Karp asked for half a million dollars congregate bail, on the grounds that the accused were dangerous terrorists, had killed a police officer, and had stolen an airplane, all of which might lead the court to a strong presumption that they would skip before trial. John Evans rose to object that the accused were all gainfully employed and that they had strong roots in the community. The judge was not impressed with the argument. Cop killers don't make bail in New York when the cameras are rolling. Karp got his bail and the five hijackers were bundled off back to Riker's Island.

Marlene left for an arraignment hearing on another case, and Karp ducked into his office to call Monsignor Keene. When he came on, his voice was hearty and smooth.

“Ah, yes, the Brannon boy. A terrible tragedy. I've known the family for years. A prominent family, very close to His Eminence. The father is a papal knight, and they've got any number of distinguished members of the bar. Perhaps you know Michael Bailey, the boy's uncle?”

“Yes, I believe I've heard the name.” Mike Bailey owned zoning law in Manhattan and was necessarily free with political contributions.

Keene rolled on. “I've spoken to Sandy Bloom about it personally, and he assures me that we can handle the matter with no, ah, permanent damage to the reputation of the family, or stain on Billy's record.”

“Yes, I bet he did, but the problem is, Monsignor, that the Brannon family also seems to have added a professional burglar to their ranks. There are seventeen counts of burglary on the indictment. Also, there's the matter of Mrs. Lepach.”

“Mrs. who?”

“Mrs. Sarah Lepach. She caught little Billy on his last job and made a grab for her sable, and Billy cold-cocked her. Seventy-six years old, spent six weeks in the hospital.”

“Dear God! I wasn't told. How dreadful!”

Maybe you weren't, but for damn sure Sandy Bloom knew about it, Karp thought.

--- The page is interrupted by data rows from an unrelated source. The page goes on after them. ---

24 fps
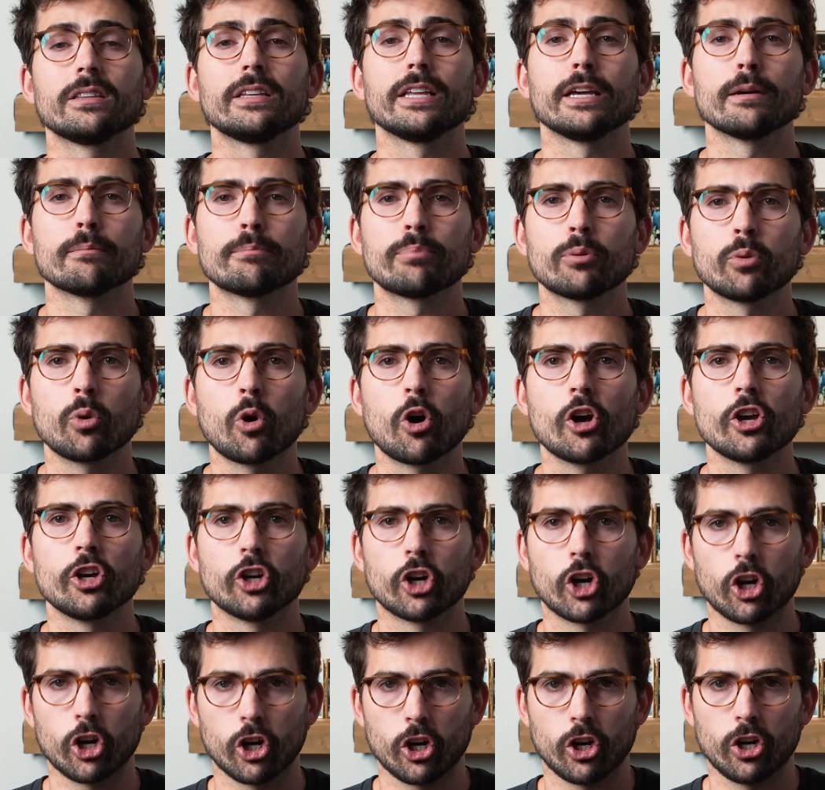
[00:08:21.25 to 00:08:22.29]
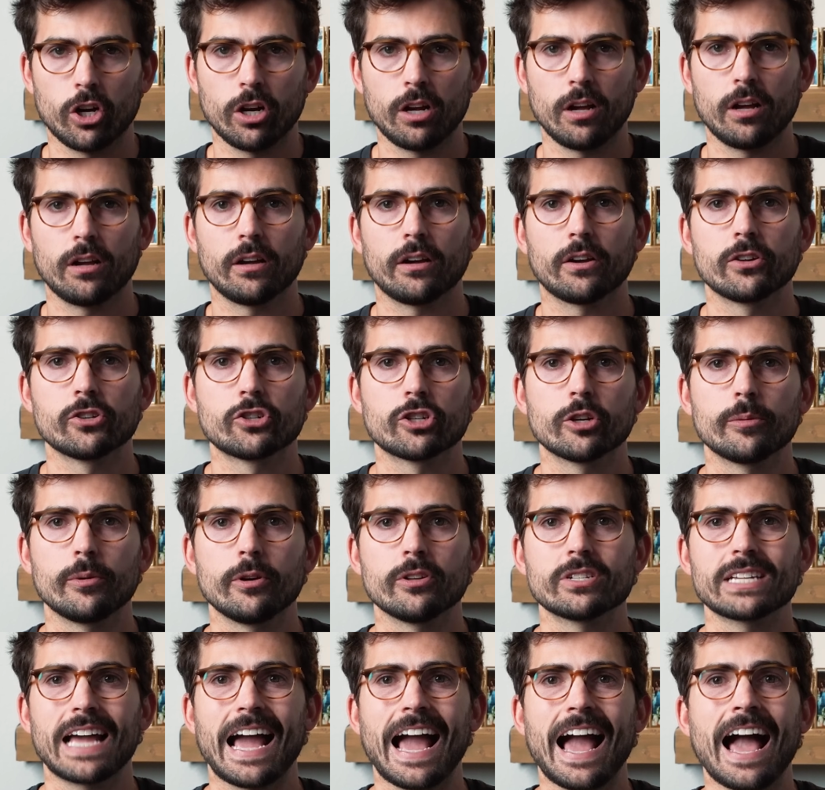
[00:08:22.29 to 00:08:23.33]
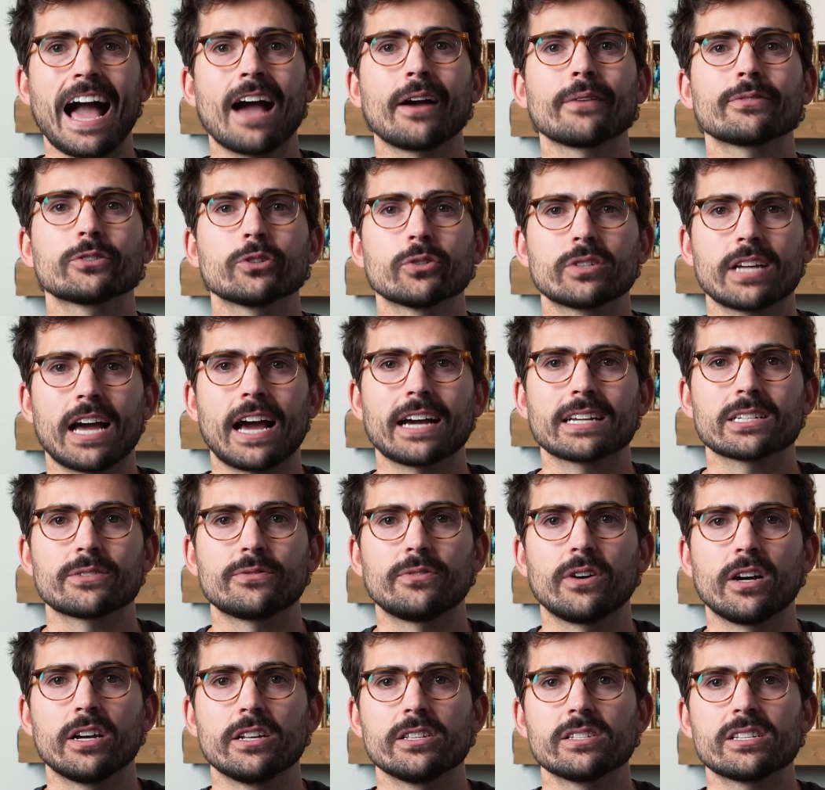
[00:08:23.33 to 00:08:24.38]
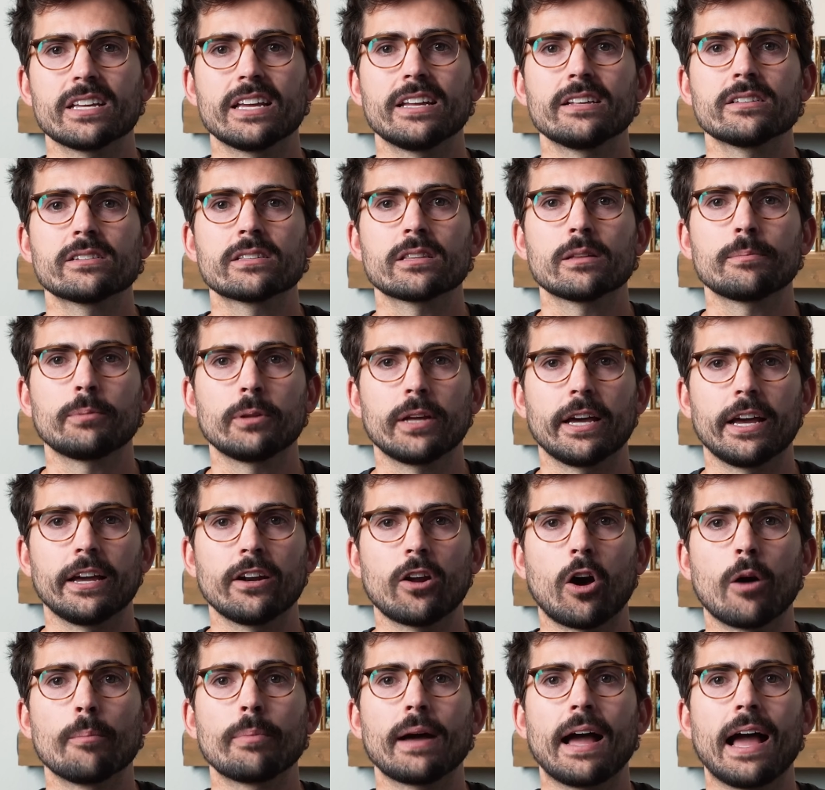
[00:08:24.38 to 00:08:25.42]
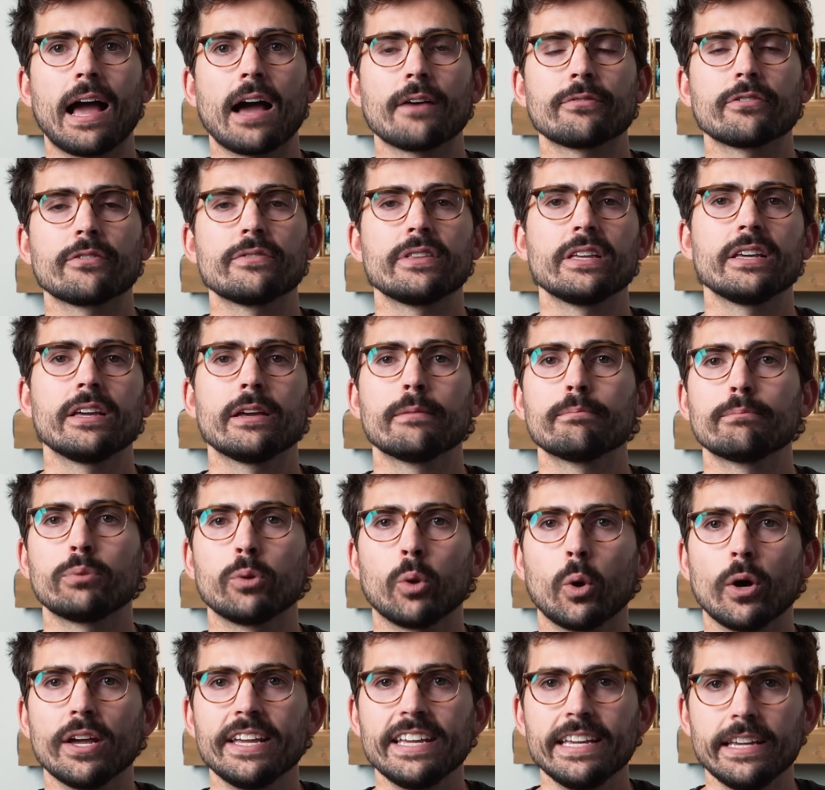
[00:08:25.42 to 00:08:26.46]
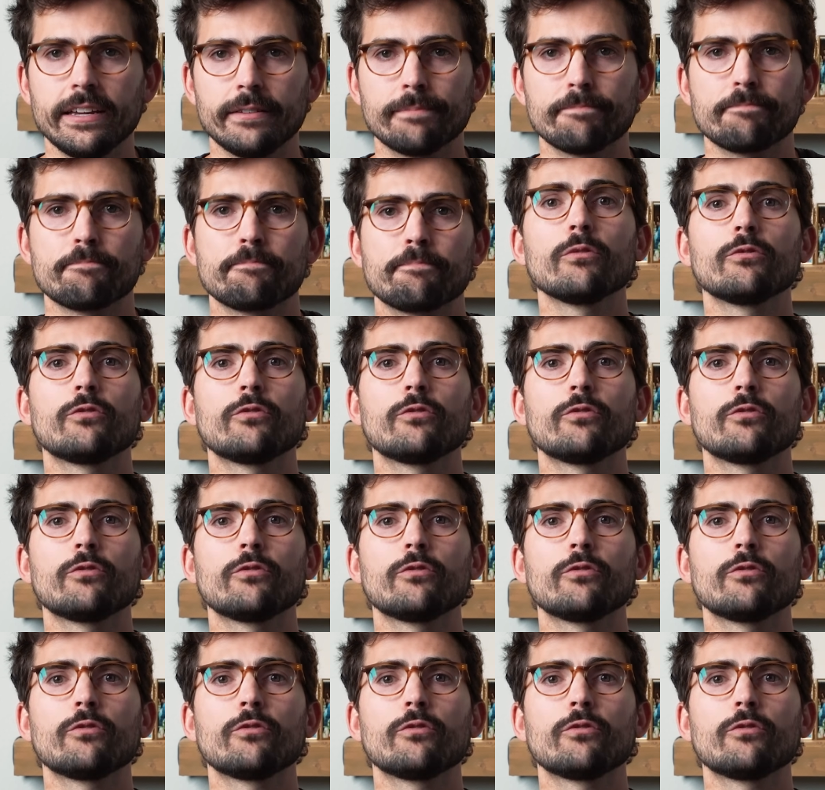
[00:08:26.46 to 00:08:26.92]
The employer contributes after-tax funds into the plan on behalf of the employee.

“Yes. Look, Monsignor, I don't want to be a hard a—I mean, my major concern is that we don't treat this like Billy pushed a kid off a slide in the playground. Between you and me, I'm not sure that five in Attica is the right solution, but he's got to get his lumps. I tell you what. I'm willing to drop the aggravated assault and accept a lesser on the other break-ins if he pleads guilty on the Lepach burglary. He'll get six months in a youth camp upstate. And I want full restitution on all the burglaries, and the medical expenses, and I want him out of town. Military school, in Wyoming. And I want him out of trouble, forever. He gets a traffic ticket in New York, he's meat.”

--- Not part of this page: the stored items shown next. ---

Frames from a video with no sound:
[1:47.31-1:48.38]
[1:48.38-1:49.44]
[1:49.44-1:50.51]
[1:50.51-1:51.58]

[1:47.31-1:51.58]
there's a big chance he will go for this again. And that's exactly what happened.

“I see. And his record? The publicity?”

“We can fix that if the family will guarantee the rest.”

“I'll make sure of it. Thank you, Mr. Karp. I'm grateful to you and I'm sure the family will be too.”

After he had hung up, Karp thought about equal justice under law for about three seconds, which was all he could stand. His stomach had gone queasy, which was unusual. He had a digestive system made of Teflon over lab grade ceramic. He'd grabbed a potato knish and a Pepsi off a cancer wagon at lunchtime, and this was clanking around in his vitals like a brick in ammonia. Maybe he was getting old. He was struggling to remember the five basic food groups essential to good nutrition when Connie Trask buzzed him.